The public armament group Denel wishes to bring its technology and engineering skills to the rail industry.

The parastatal announced it would cooperate with the rail, port and pipeline company Transnet, in charge of the transport of the freight on South African railways, as well as the Passenger Rail Agency of South Africa.

This cooperation responds to the government’s willingness to push investment in infrastructures, especially in railway transport and services, for which R950 billion will be invested until 2023 in the context of the National Development Plan.

Denel noted that this cooperation also aimed at improving cooperation and synergies within public companies and would increase the share of nationally-produced components and services in final products in order to generate direct and indirect jobs domestically.


Mozambican government to release its “Master Plan for Natural Gas”. 

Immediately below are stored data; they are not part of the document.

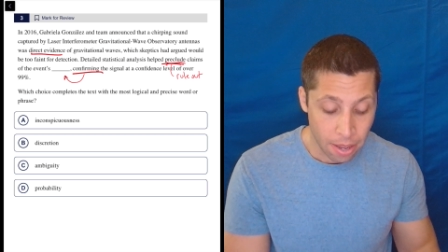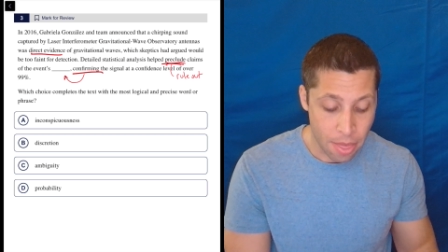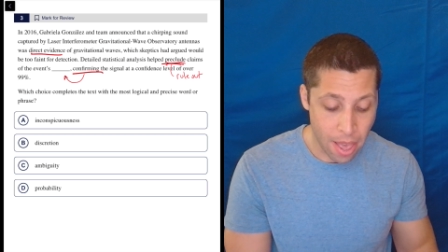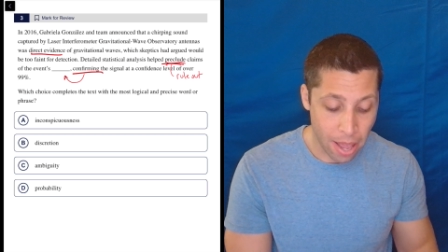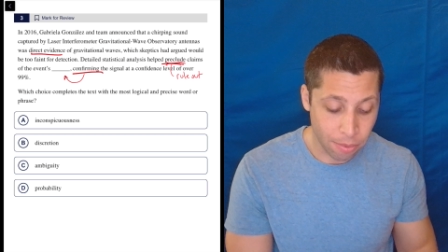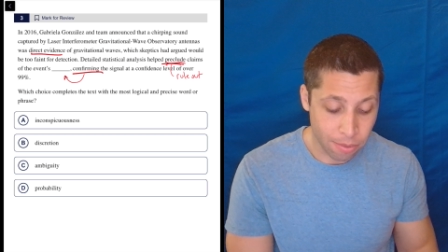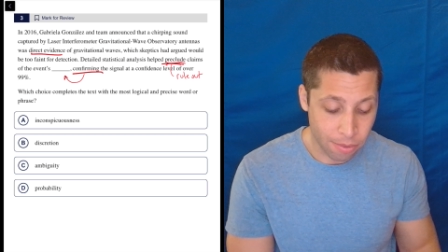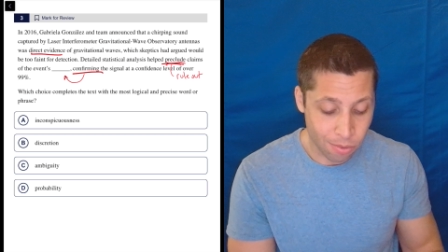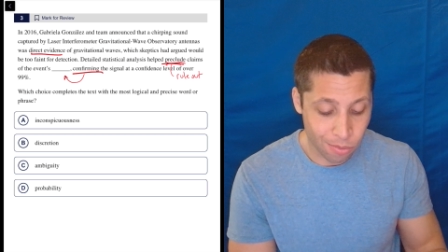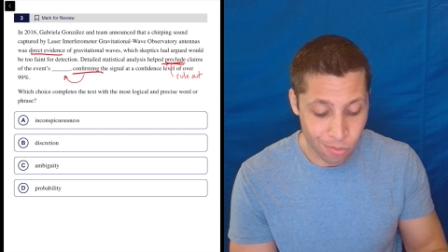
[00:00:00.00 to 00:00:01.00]

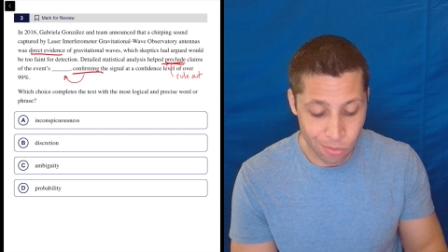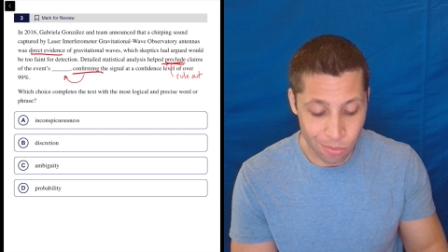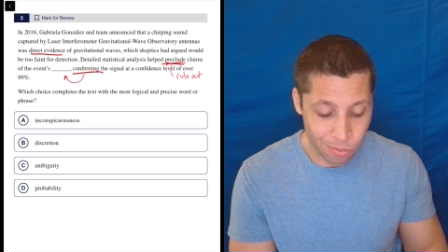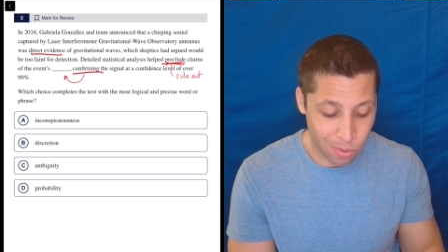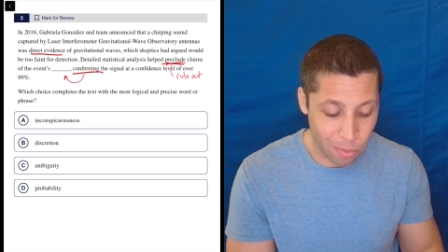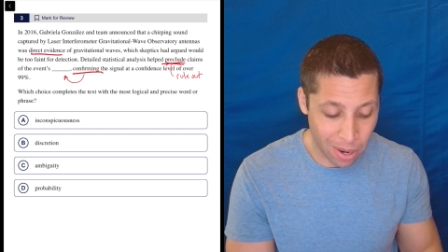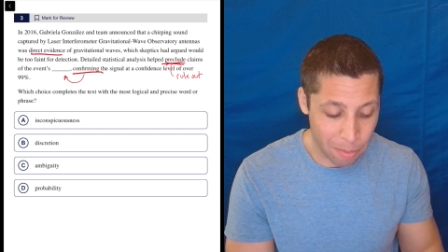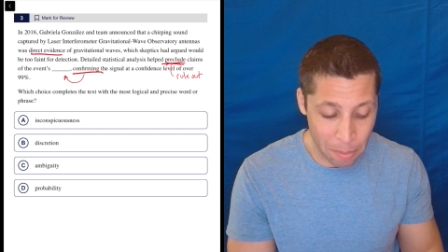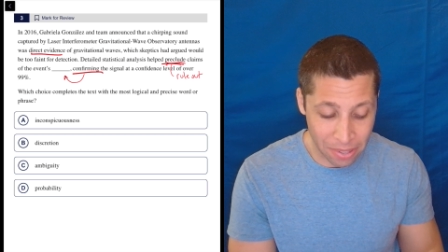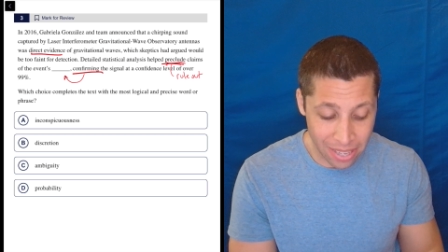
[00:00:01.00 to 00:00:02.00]
then we want to
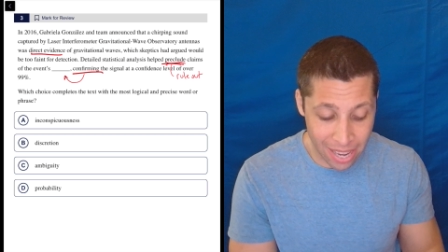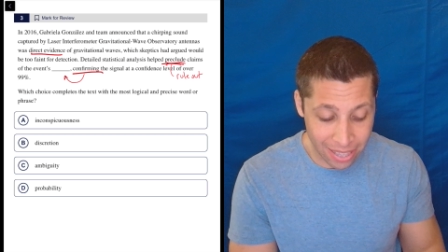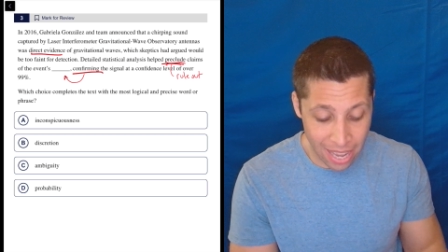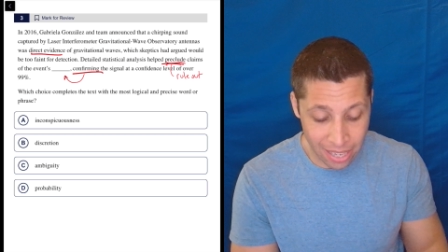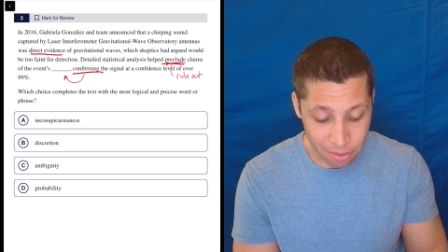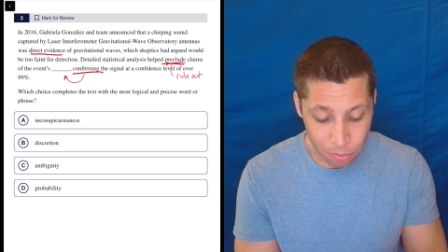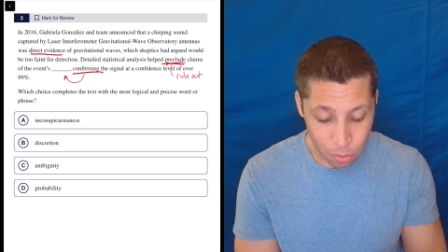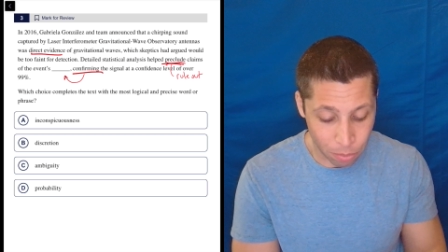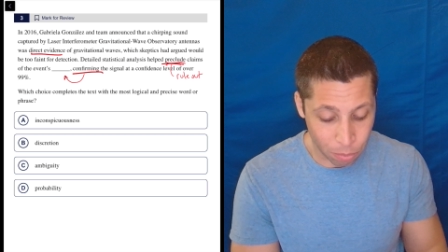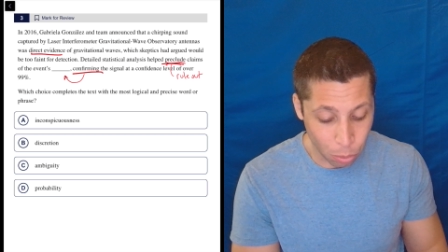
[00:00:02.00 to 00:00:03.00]
maybe say, like,
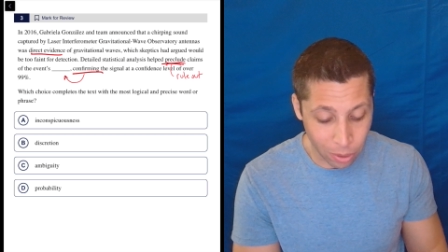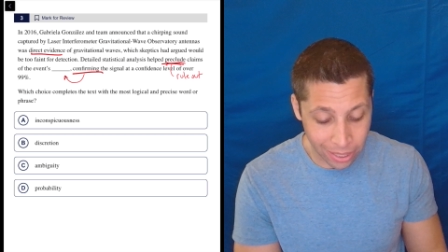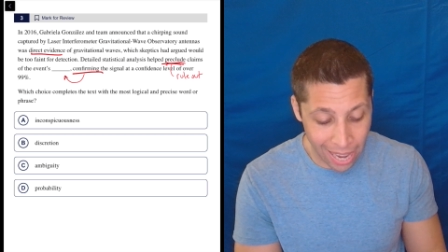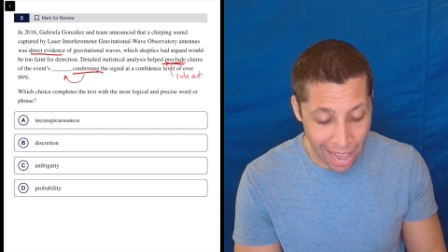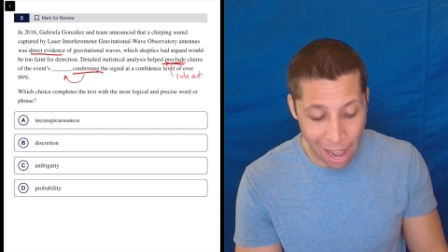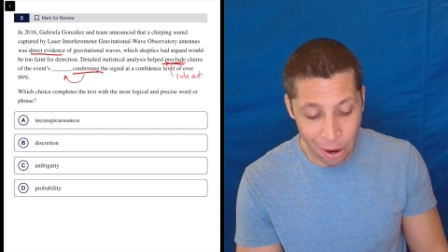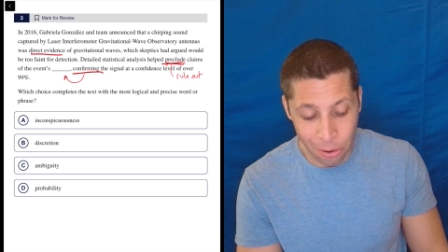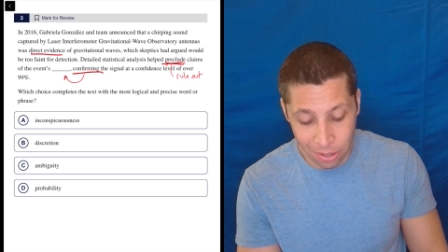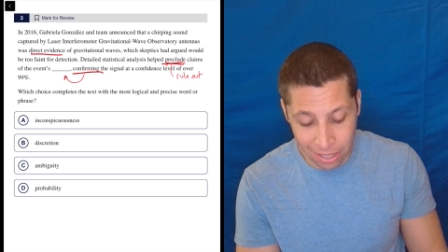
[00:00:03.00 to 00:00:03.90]
we're ruling out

This plan intends to promote the country’s development by further exploring natural resources. The initiatives carried out include not only further exploration and exploitation but also incentives for production of derivative products such as diesel, electricity, fertilizers or methanol.

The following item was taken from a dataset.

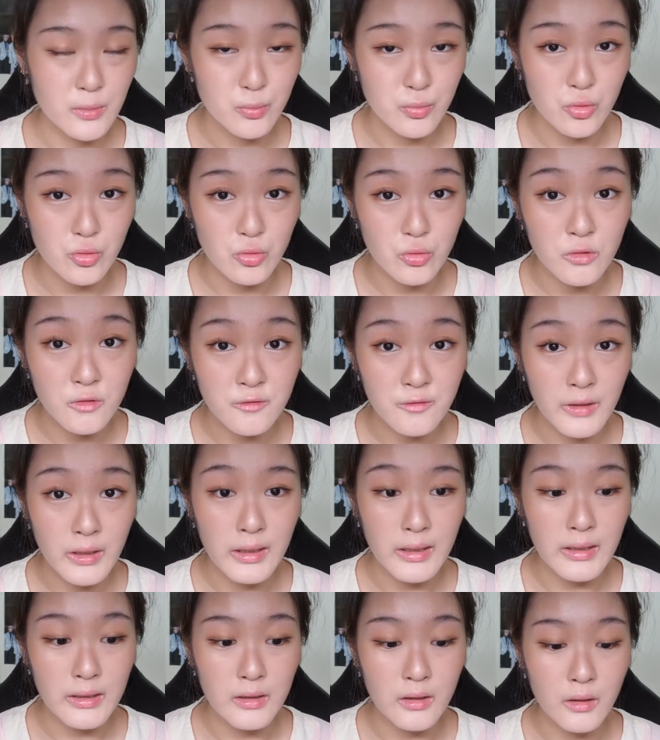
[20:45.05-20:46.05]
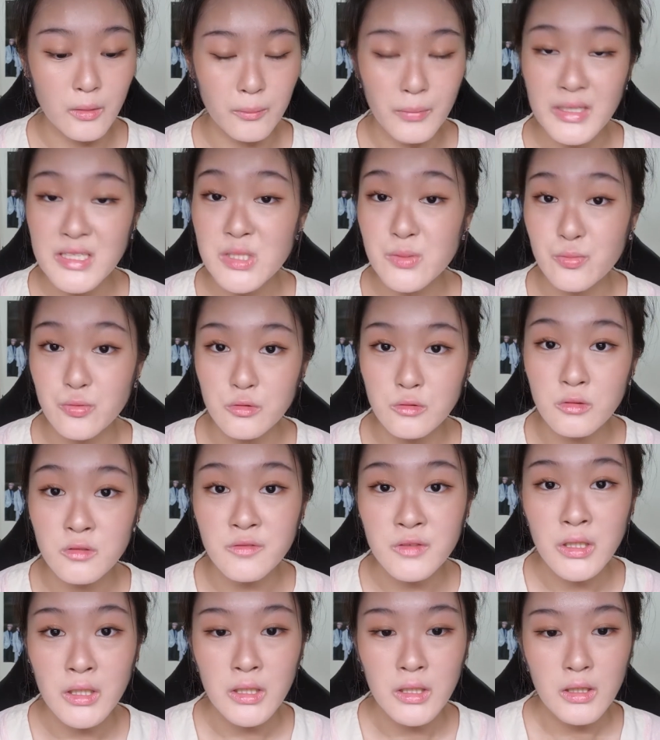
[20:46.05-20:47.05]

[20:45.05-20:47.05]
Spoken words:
proof and mask proof.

Core initiatives include the laying of a 2,100Km-long pipeline linking Palma to Maputo, with branches that will supply industries throughout the country, a project in which the South African company Gigajoule is strongly involved.


Mozambican government to restrict a public tender to national companies in mining and gas sector.  

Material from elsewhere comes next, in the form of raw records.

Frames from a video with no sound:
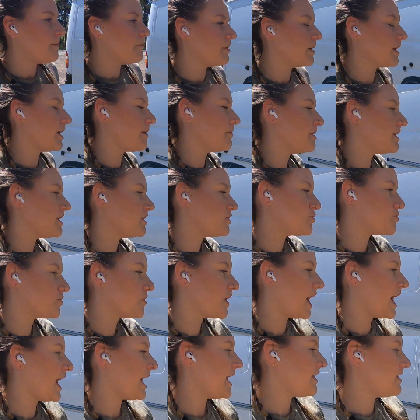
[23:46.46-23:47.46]
But I'm gonna
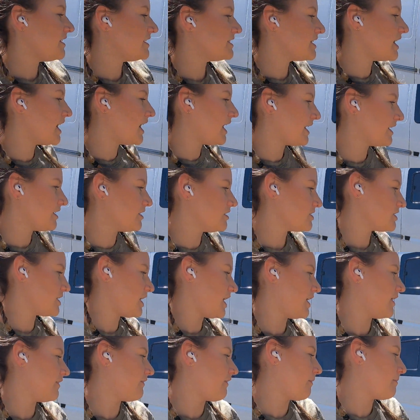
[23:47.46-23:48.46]
dry the tires
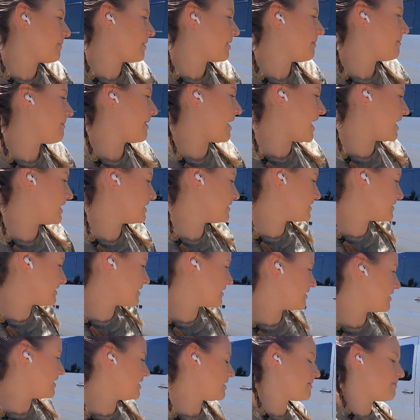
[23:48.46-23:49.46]
off. I'm gonna mask
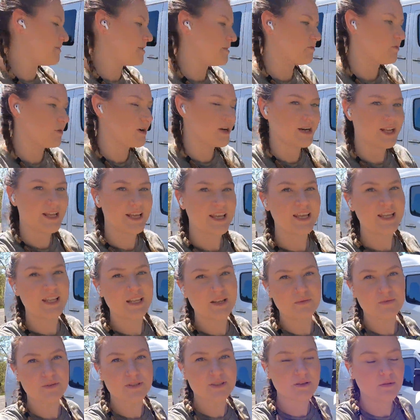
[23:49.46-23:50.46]
them and we're gonna hit
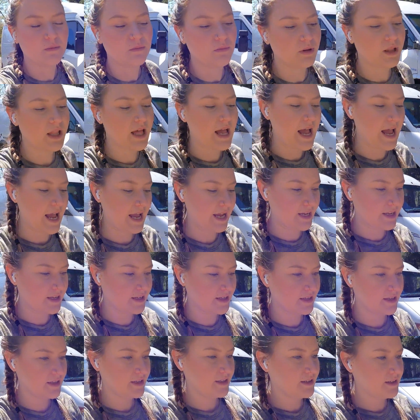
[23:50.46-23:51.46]
it with some black
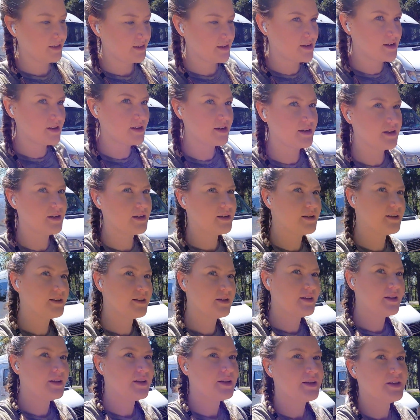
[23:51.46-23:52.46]

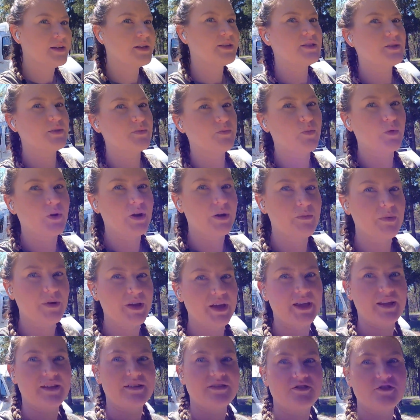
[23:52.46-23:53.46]
spray
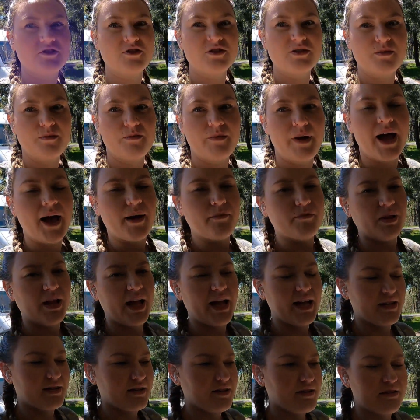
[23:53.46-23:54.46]
paint, just some matte
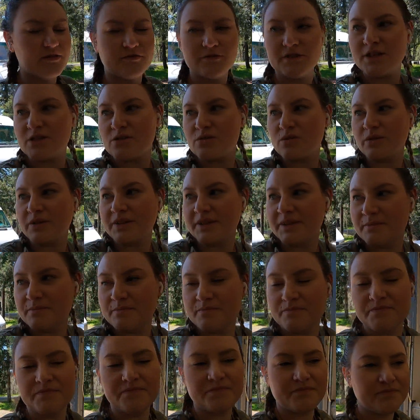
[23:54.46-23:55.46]
black
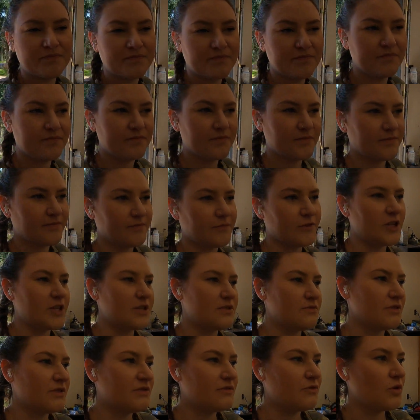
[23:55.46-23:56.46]
Rust-Oleum
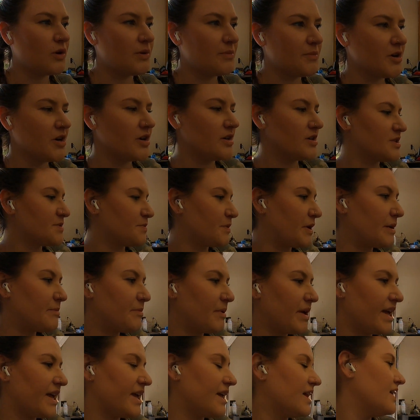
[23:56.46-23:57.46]
Rust Reformer spray
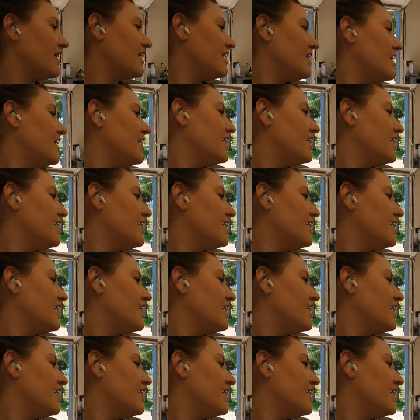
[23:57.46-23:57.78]
paint.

The Mozambican ministry of mining resources announced its plans to hold a tender reserved for national companies seeking mining titles for coal prospecting and geological research in the Zambeze basin.

In its effort to better master the domestic economic benefits of mining activities in the Tete province and gas exploitation in the Rovuma basin, the government intends to reform the transmission of mining right and review the taxation of mining activities.  


Mozambican national oil company ENH and Dutch multination Shell to sign a protocol to carry out a feasibility study for the set-up of a GTL factory in Mozambique.

In its effort to enable the Mozambican economy to benefit from its large resource endowment and add value to its natural and mineral resources, the state oil and gas company ENH seeks to enable the domestic production of diesel, synthetic fuels, polyethylene and other gas derivatives in partnership with Shell.  

The Dutch petroleum company is a pioneer in this sector, having built the first GTL factory in 1993 in Malaysia and having launched production at the world’s largest GTL factory in Qatar in 2011.


Zimbabwe has awarded a $1.3-billion contract to China's Sino Hydro at coal-fired power station, after another Chinese company failed to start the project.

Harare initially awarded the tender to China Engineering and Machinery Company, but after the company failed to start the project according to the initial timeline, the government awarded the tender to Sino Hydro. This contracts aims at increasing the production of Hwange power plant, currently operating at 63% of its capacity.

With a local production of 1,200 KW, Zimbabwe relies heavily on ageing plants and critically lacks investment in the electricity sector. The country faces recurrent black-outs and imports power from Zambia, DRC and Mozambique.  

Harare has licensed several independent electricity producers in order to increase its production, but most projects are yet to take off because of the investor’s concerns over investment law forcing foreign investors to transfer equity to local historically disadvantaged communities.